A B.C. Supreme Court judge has dismissed a Surrey motorist’s appeal of a provincial court judge’s decision to convict him of using an electronic device while driving, contrary to the Motor Vehicle Act.
Owais Ahmed Nasir Mirza appealed the conviction, which stemmed from an interaction with a police officer at 64 Avenue and 176 Street on Dec. 15, 2021. The constable, who was doing distracted driving and seatbelt enforcement at the intersection, was walking amongst vehicles stopped at a red light. He told the court he saw a cellphone lying horizontally on Mirza’s right thigh with the screen facing upwards but not lit.

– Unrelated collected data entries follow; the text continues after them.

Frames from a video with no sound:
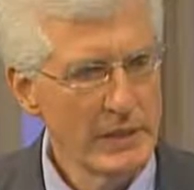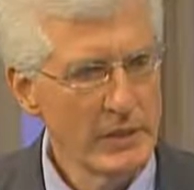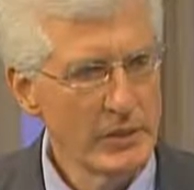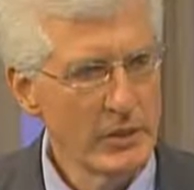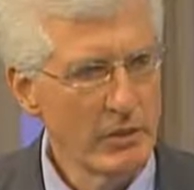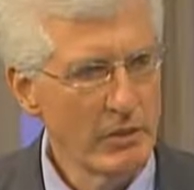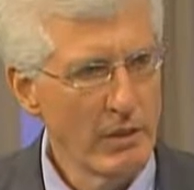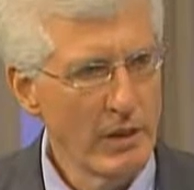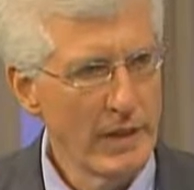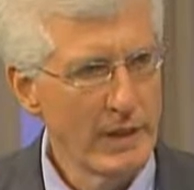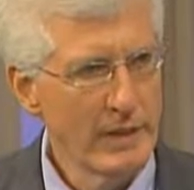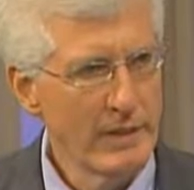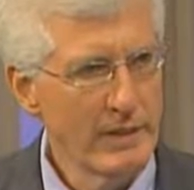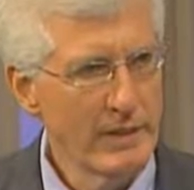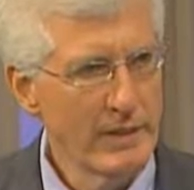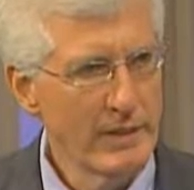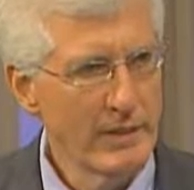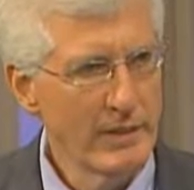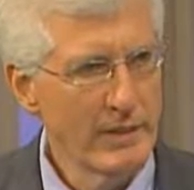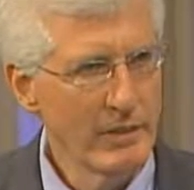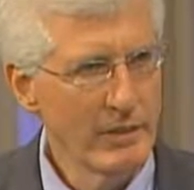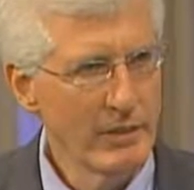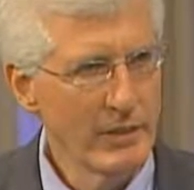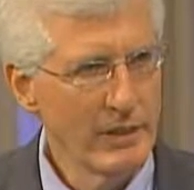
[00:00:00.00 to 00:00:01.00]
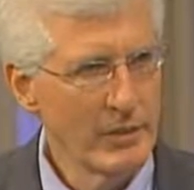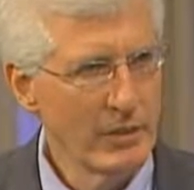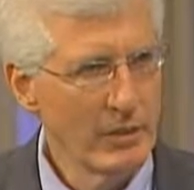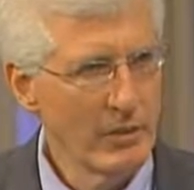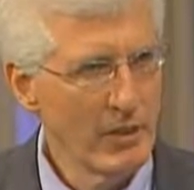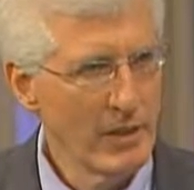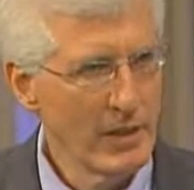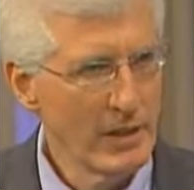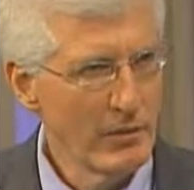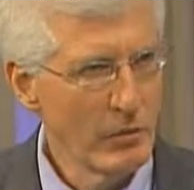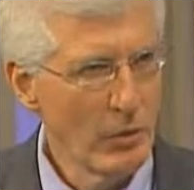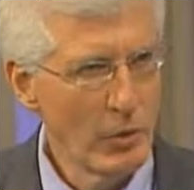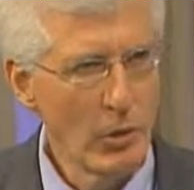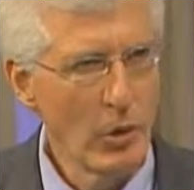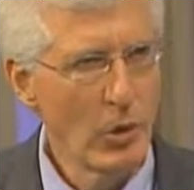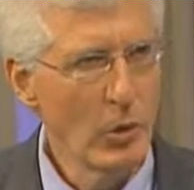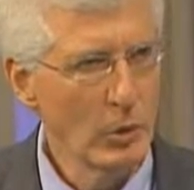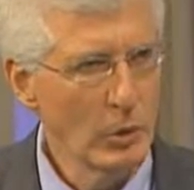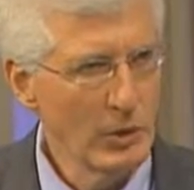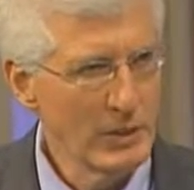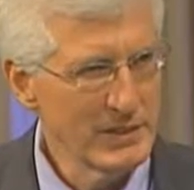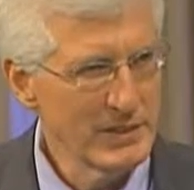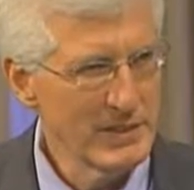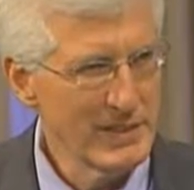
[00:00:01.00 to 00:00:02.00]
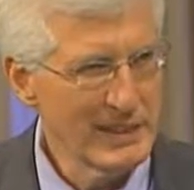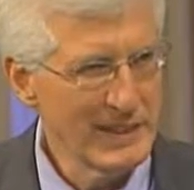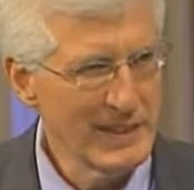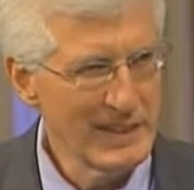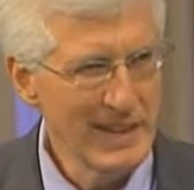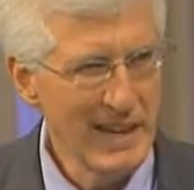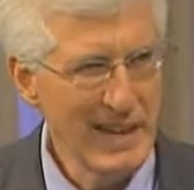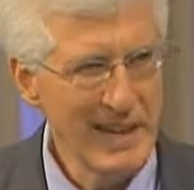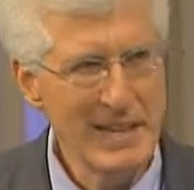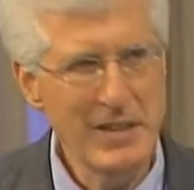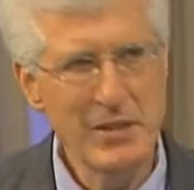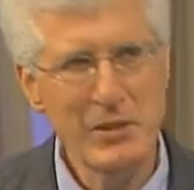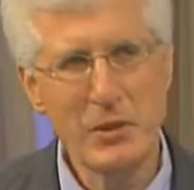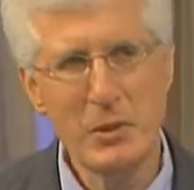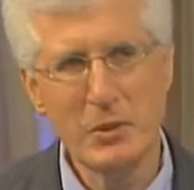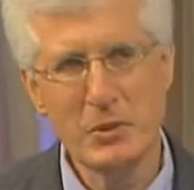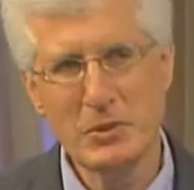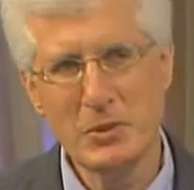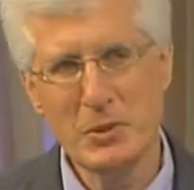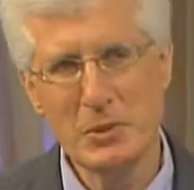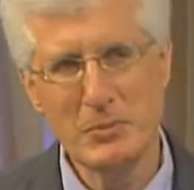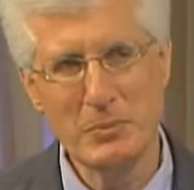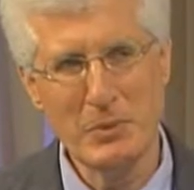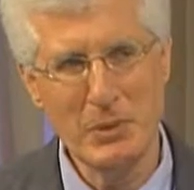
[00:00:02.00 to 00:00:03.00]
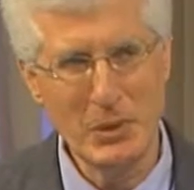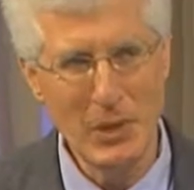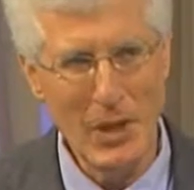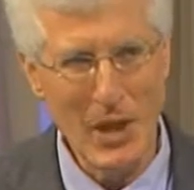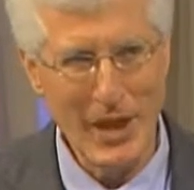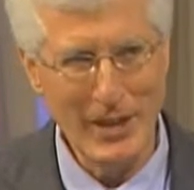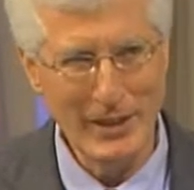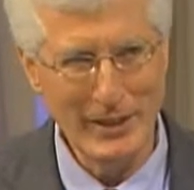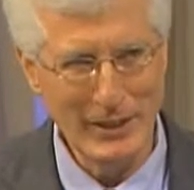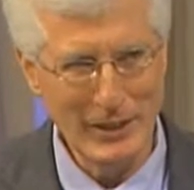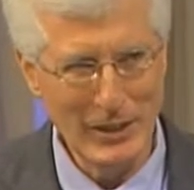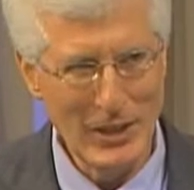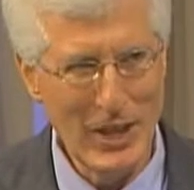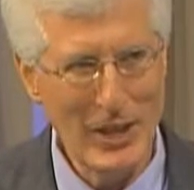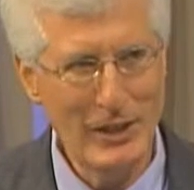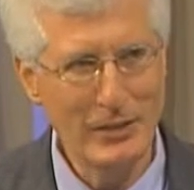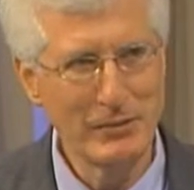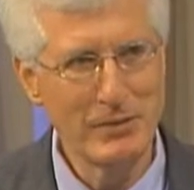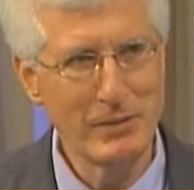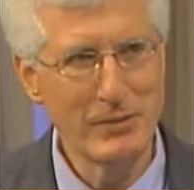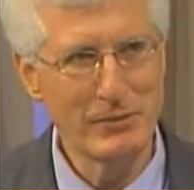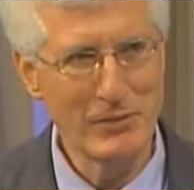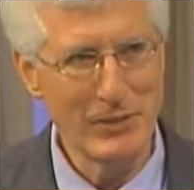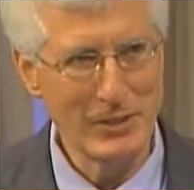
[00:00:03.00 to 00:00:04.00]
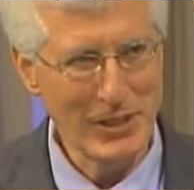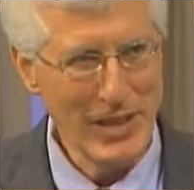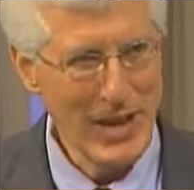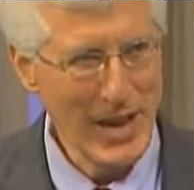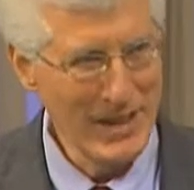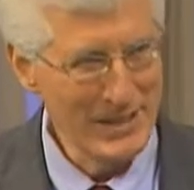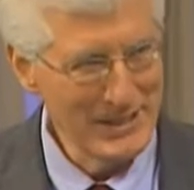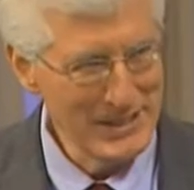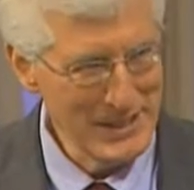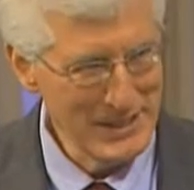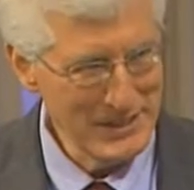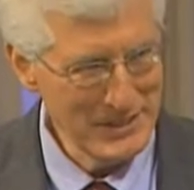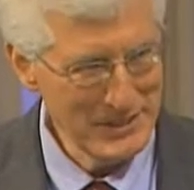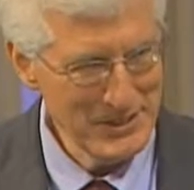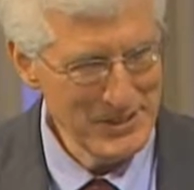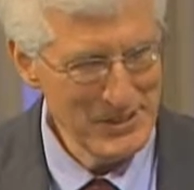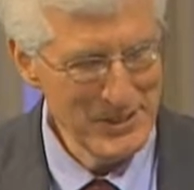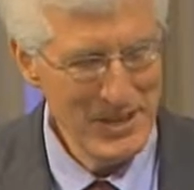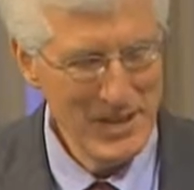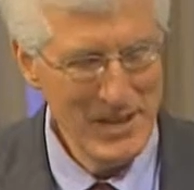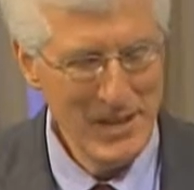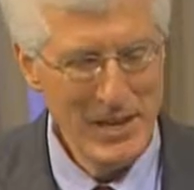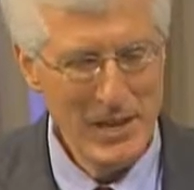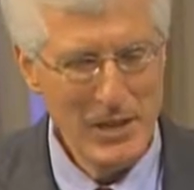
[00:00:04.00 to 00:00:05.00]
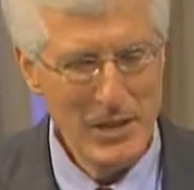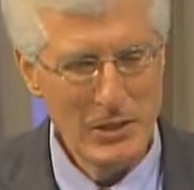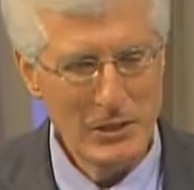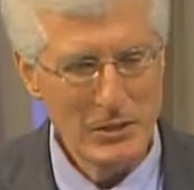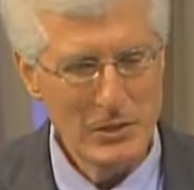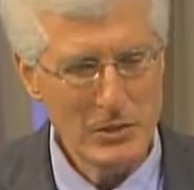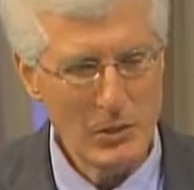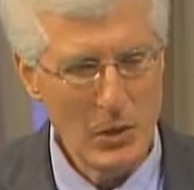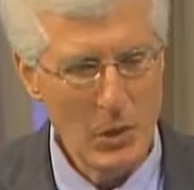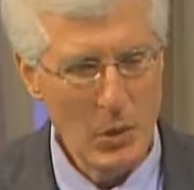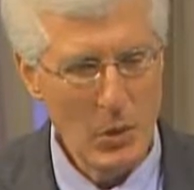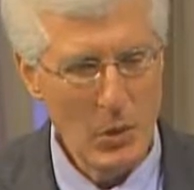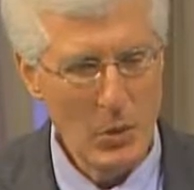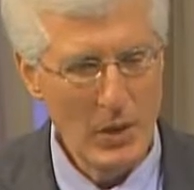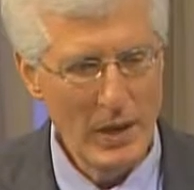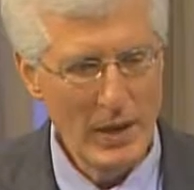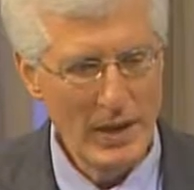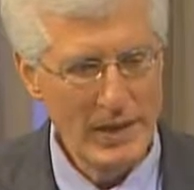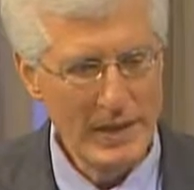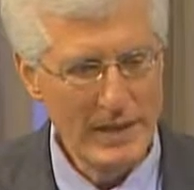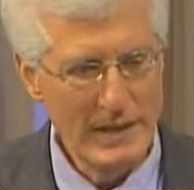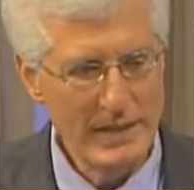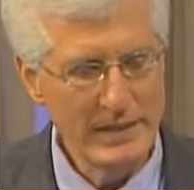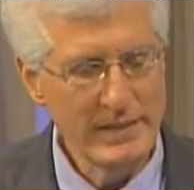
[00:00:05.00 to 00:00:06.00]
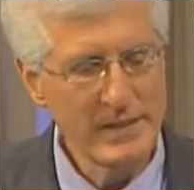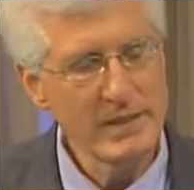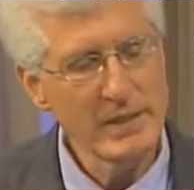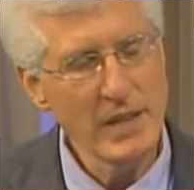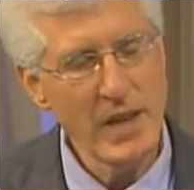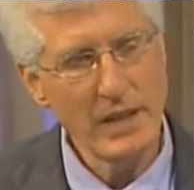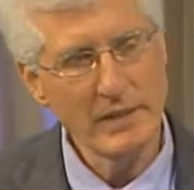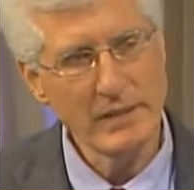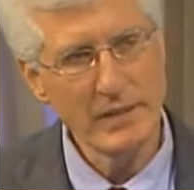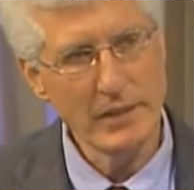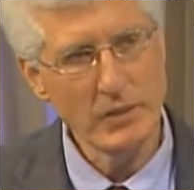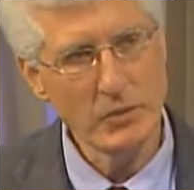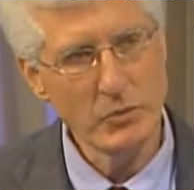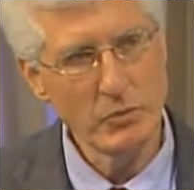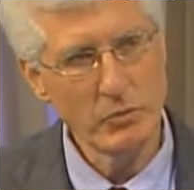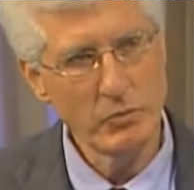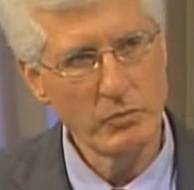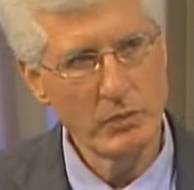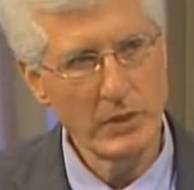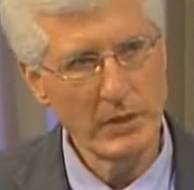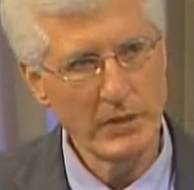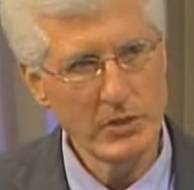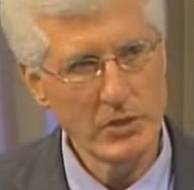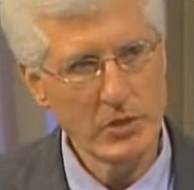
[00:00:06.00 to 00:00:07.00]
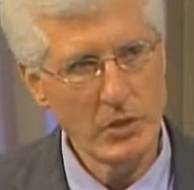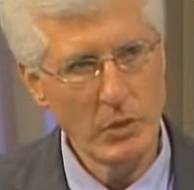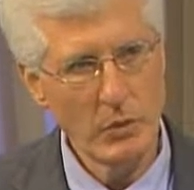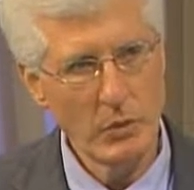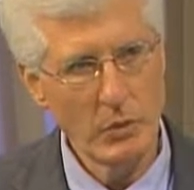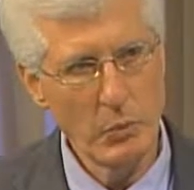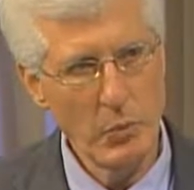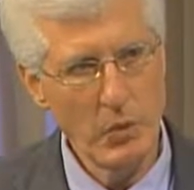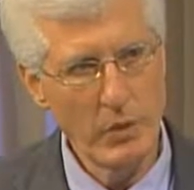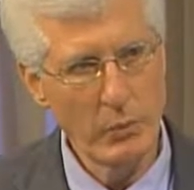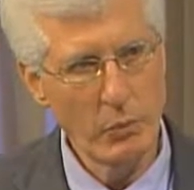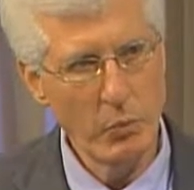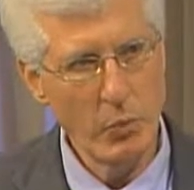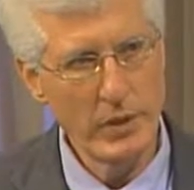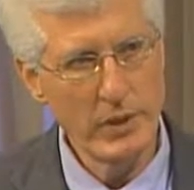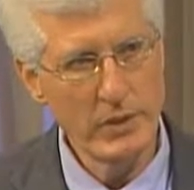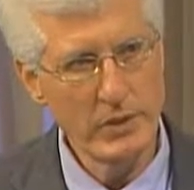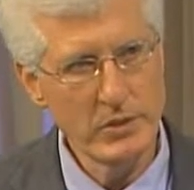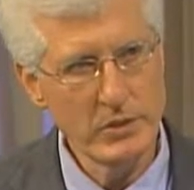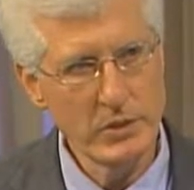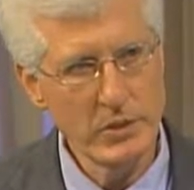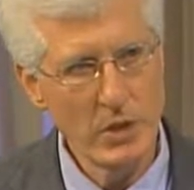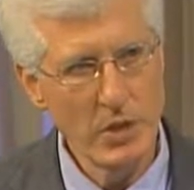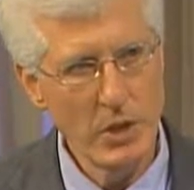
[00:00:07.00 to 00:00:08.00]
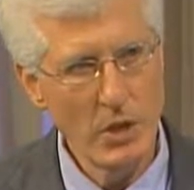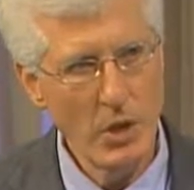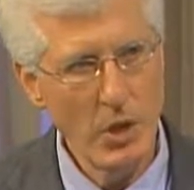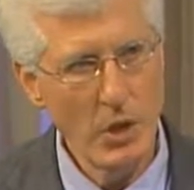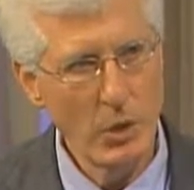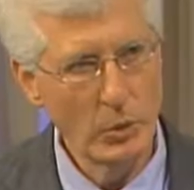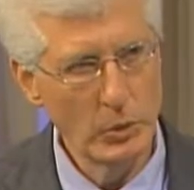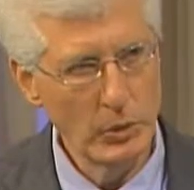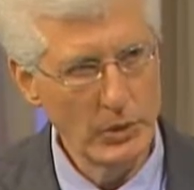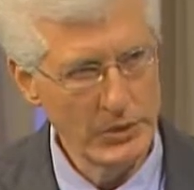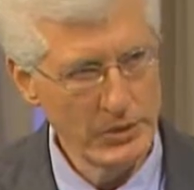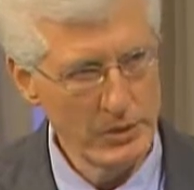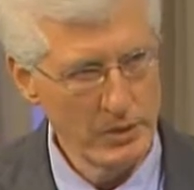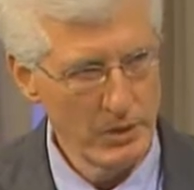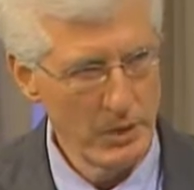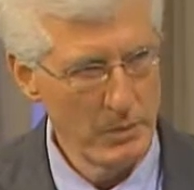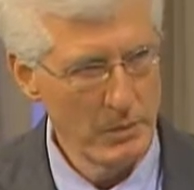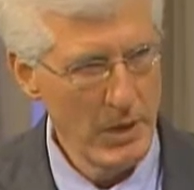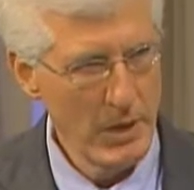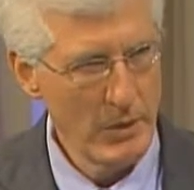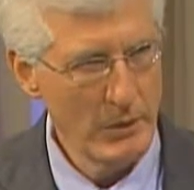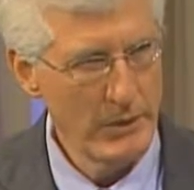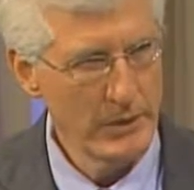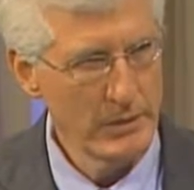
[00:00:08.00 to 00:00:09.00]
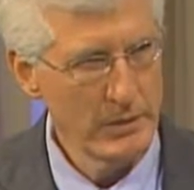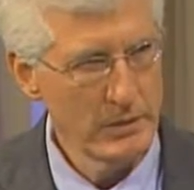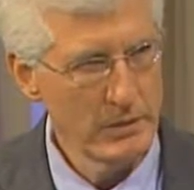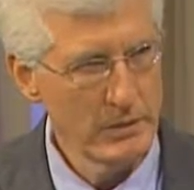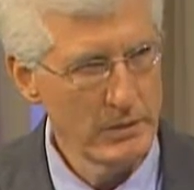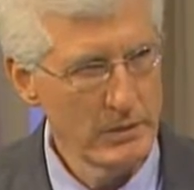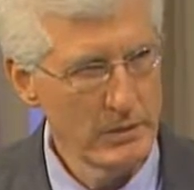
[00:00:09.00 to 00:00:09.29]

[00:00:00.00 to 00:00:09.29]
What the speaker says: integrated or integrative or holistic, and I hear those terms a lot in a lot of different contexts. So in this context, let's start with one. What is holistic about it?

Mirza contested his ticket.
The constable testified that when Mr. Mirza saw him he put the phone on the front passenger seat and then told him to turn into the Chevron gas station nearby and issued the fine.
Mirza testified he usually left his cell phone between the passenger seat and the driver’s seat, he had no intention of using it, that the phone was locked and his hands were on the steering wheel and that the phone was “leaning” against him. The provincial court judge nevertheless found him guilty of holding his cellphone in a position it could be used, declaring that “the short of it is that if it is being held on the lap or on the thigh, it is still holding within the meaning of the statute.”
Justice Shelley Fitzpatrick in Vancouver noted in her that “the issue at trial—and reiterated on this appeal—is whether Mr. Mirza was ‘using’ his phone, in that he was ‘holding the device in a position in which it may be used.’”
Mirza conceded his phone may have been touching his leg “a bit.”
“I take this submission to mean that Mr. Mirza confirms that his phone was leaning on his leg, consistent with his evidence at trial that it was ‘leaning on his body,’” Fitzpatrick noted. “Mr. Mirza also again emphasizes that his hands were on the steering wheel, he was not looking at his phone and he was not using any of the functions of the phone, such as sending a text or email, making or received a phone call or employing the GPS. In all of these circumstances, Mr. Mirza asserts that he was not guilty under s. 214.2(1) of the Act.”
But Fitzpatrick said she was bound by case law, as was the provincial court judge, by Court of Appeal decisions which “can dictate only one result here.
“I am not at liberty, as Mr. Mirza had suggested I am, to disregard those decisions,” she said, and “accordingly” she could not conclude there is any basis under the Criminal Code to question the provincial court’s decision “in respect of either his factual findings or his application of the law. Accordingly, Mr. Mirza’s appeal is dismissed.”